Jefferson had been convicted and his convictions were affirmed by the Fourth Circuit — Judge Spencer’s immediate bosses, so to speak. The Fourth Circuit approved jury instructions that said that an “act may be official even if it was not taken pursuant to responsibilities explicitly assigned by law. Rather official acts include those activities that have been clearly established by settled practice as part [of] a public official’s position.” The Fourth Circuit had said that this instruction “simply explained to the jury that an official act need not be prescribed by statute, but rather may include acts that a congressman customarily performs, even if the act falls outside the formal legislative process.”

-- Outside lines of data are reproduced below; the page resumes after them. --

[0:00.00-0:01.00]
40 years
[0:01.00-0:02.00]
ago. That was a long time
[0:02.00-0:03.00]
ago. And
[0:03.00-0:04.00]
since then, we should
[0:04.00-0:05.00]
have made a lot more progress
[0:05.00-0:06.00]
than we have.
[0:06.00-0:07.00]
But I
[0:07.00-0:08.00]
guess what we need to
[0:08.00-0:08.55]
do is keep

It would be tempting just to say that the difference between Sun-Diamond and Jefferson is that in Sun-Diamond, there was no connection alleged between the tickets and any action by Espy. And that is certainly a difference, but it is not the difference that matters to this discussion. The two cases discussed the same term — “official action” — in very different ways. The Fourth Circuit, in Jefferson, went back to a 1914 Supreme Court case:

The official act issue requires our assessment of the viability and applicability of the Supreme Court’s century-old decision in United States v. Birdsall, 233 U.S. 223, 34 S. Ct. 512, 58 L. Ed. 930 (1914). There, the Court recognized, under a predecessor bribery statute, that for a public officer’s action to be “official,” it was not necessary that it should be prescribed by statute; it was sufficient that it was governed by a lawful requirement of the department under whose authority the officer was acting. Nor was it necessary that the requirement should be prescribed by a written rule or regulation. It might also be found in an established usage which constituted the common law of the department and fixed the duties of those engaged in its activities. In numerous instances, duties not completely defined by written rules are clearly established by settled practice, and action taken in the course of their performance must be regarded as within the provisions of the abovementioned statutes against bribery. Id. at 230-31 (emphasis added) (citations omitted)

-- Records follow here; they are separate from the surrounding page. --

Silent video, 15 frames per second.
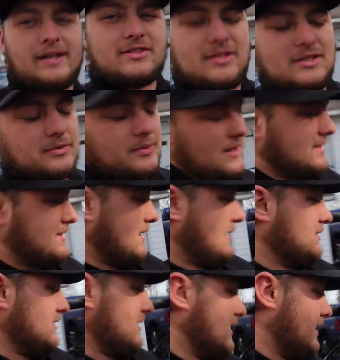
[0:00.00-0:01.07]
so this is what it
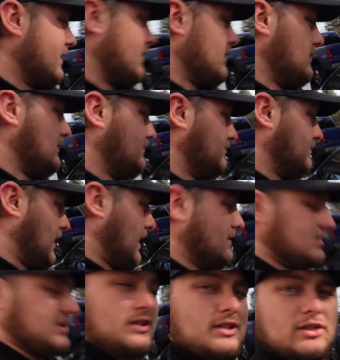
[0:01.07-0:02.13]
sounds like.
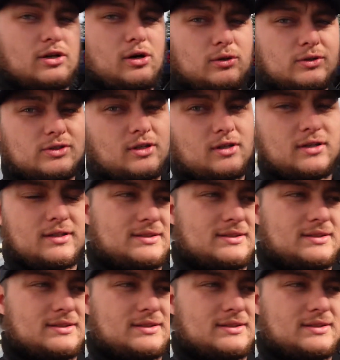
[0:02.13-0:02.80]
Obviously, in the cold start,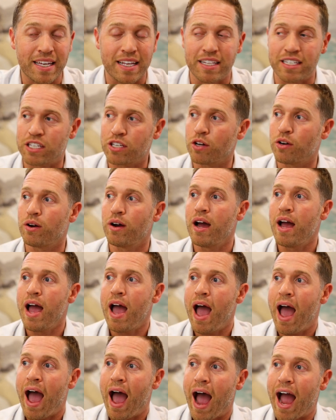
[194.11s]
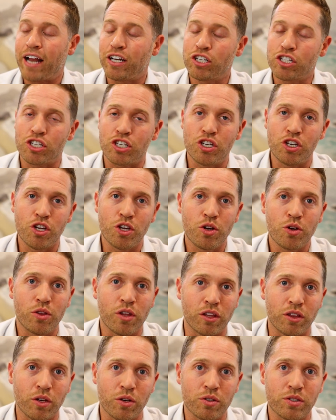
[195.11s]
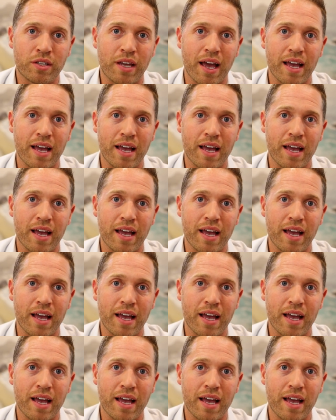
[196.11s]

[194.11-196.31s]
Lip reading: And so I just knew that those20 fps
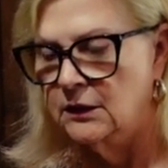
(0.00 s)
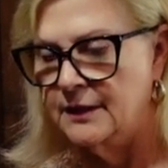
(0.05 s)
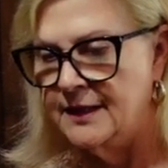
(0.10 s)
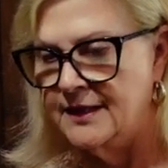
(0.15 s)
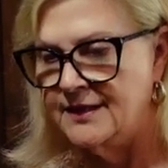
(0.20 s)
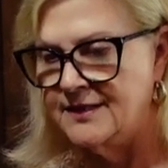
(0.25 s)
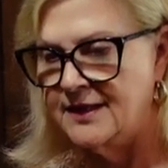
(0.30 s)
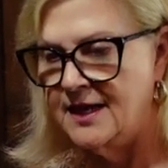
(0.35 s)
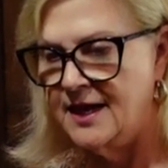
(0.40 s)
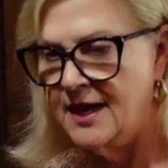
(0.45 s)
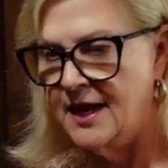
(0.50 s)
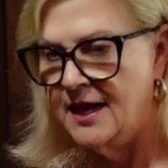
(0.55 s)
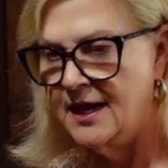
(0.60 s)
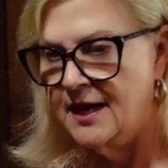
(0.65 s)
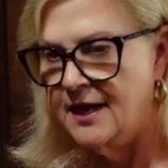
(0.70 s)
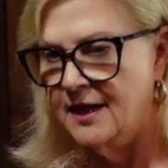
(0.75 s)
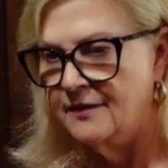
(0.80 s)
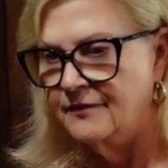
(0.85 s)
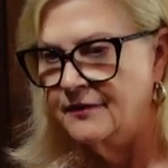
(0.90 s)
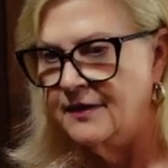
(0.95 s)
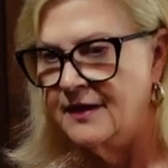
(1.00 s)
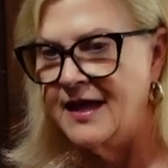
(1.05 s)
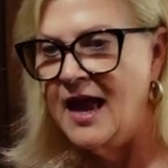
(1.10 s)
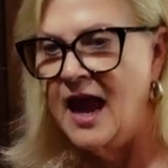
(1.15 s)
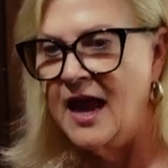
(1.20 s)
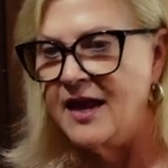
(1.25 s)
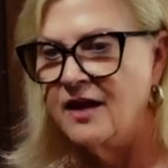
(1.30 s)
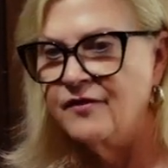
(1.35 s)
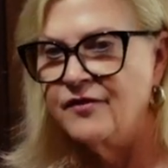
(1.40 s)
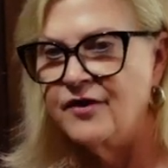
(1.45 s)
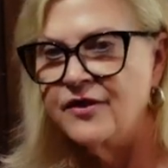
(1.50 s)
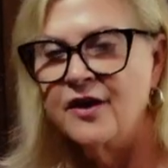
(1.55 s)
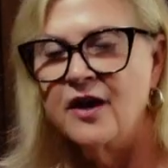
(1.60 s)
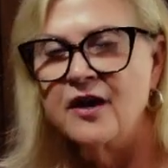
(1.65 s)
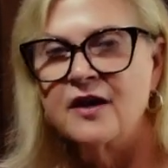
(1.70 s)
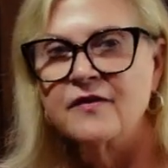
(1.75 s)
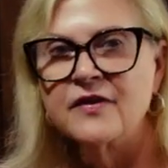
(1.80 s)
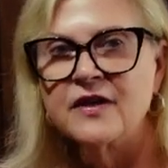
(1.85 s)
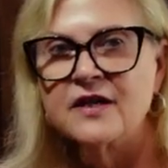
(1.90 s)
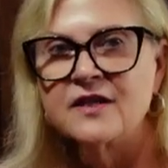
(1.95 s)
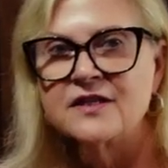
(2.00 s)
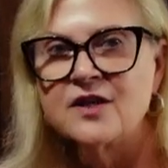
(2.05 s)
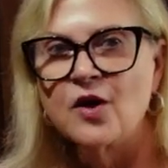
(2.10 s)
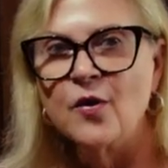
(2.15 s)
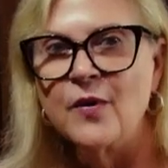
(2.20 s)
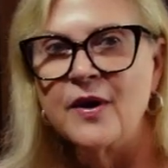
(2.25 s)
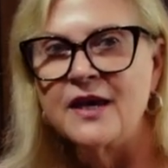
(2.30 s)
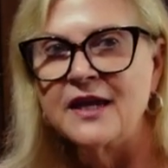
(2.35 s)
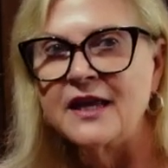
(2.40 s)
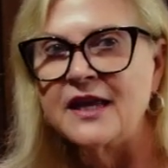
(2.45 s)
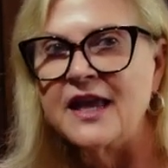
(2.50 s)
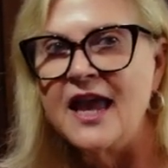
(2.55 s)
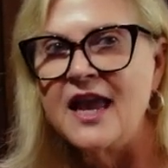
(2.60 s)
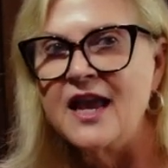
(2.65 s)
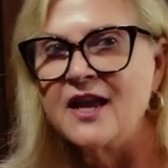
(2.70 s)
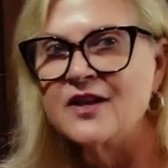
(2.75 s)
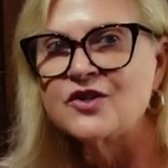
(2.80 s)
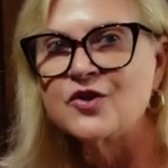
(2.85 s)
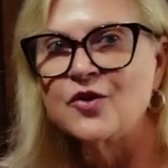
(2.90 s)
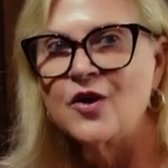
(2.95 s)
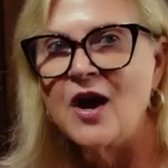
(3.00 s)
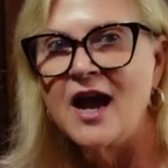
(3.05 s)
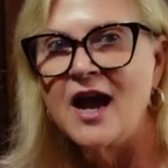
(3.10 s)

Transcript: Yes, I have. Yeah, I never thought of it as going in cakes or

United States v. Jefferson, 674 F.3d 332, 351-352 (4th Cir. Va. 2012). In Jefferson, what was being “bought” was the Congressman’s supposed power to call up friends overseas and friends in the government and to bribe them. On the facts, this is an awful case for the defense, and it wound up making awful caselaw for other defendants to have to deal with.

In Sun-Diamond, though, there was no bribe at the end of the trail. All that was being “bought” with the gifts was access — being able to sit next to Secretary Espy, to show him a good time, to make sure that the next time that the President of Sun-Diamond called the Agriculture Department, Espy would take his call. And as the Court has told us in Citizens United v. Fed. Election Comm’n, 558 U.S. 310, 360 (2010), “Ingratiation and access . . . are not corruption.”

The defense wants Judge Spencer, and if necessary the Fourth Circuit and the Supreme Court, to see Bob McDonnell like the courts saw Mike Espy. The only thing being bought here was access. The government wants the courts to see Bob McDonnell as William Jefferson, with a lot of money changing hands. This comparison is not one that the jury hears about, but if there is a conviction and an appeal, you can bet your bottom dollar that that comparison will be at the heart of the briefs.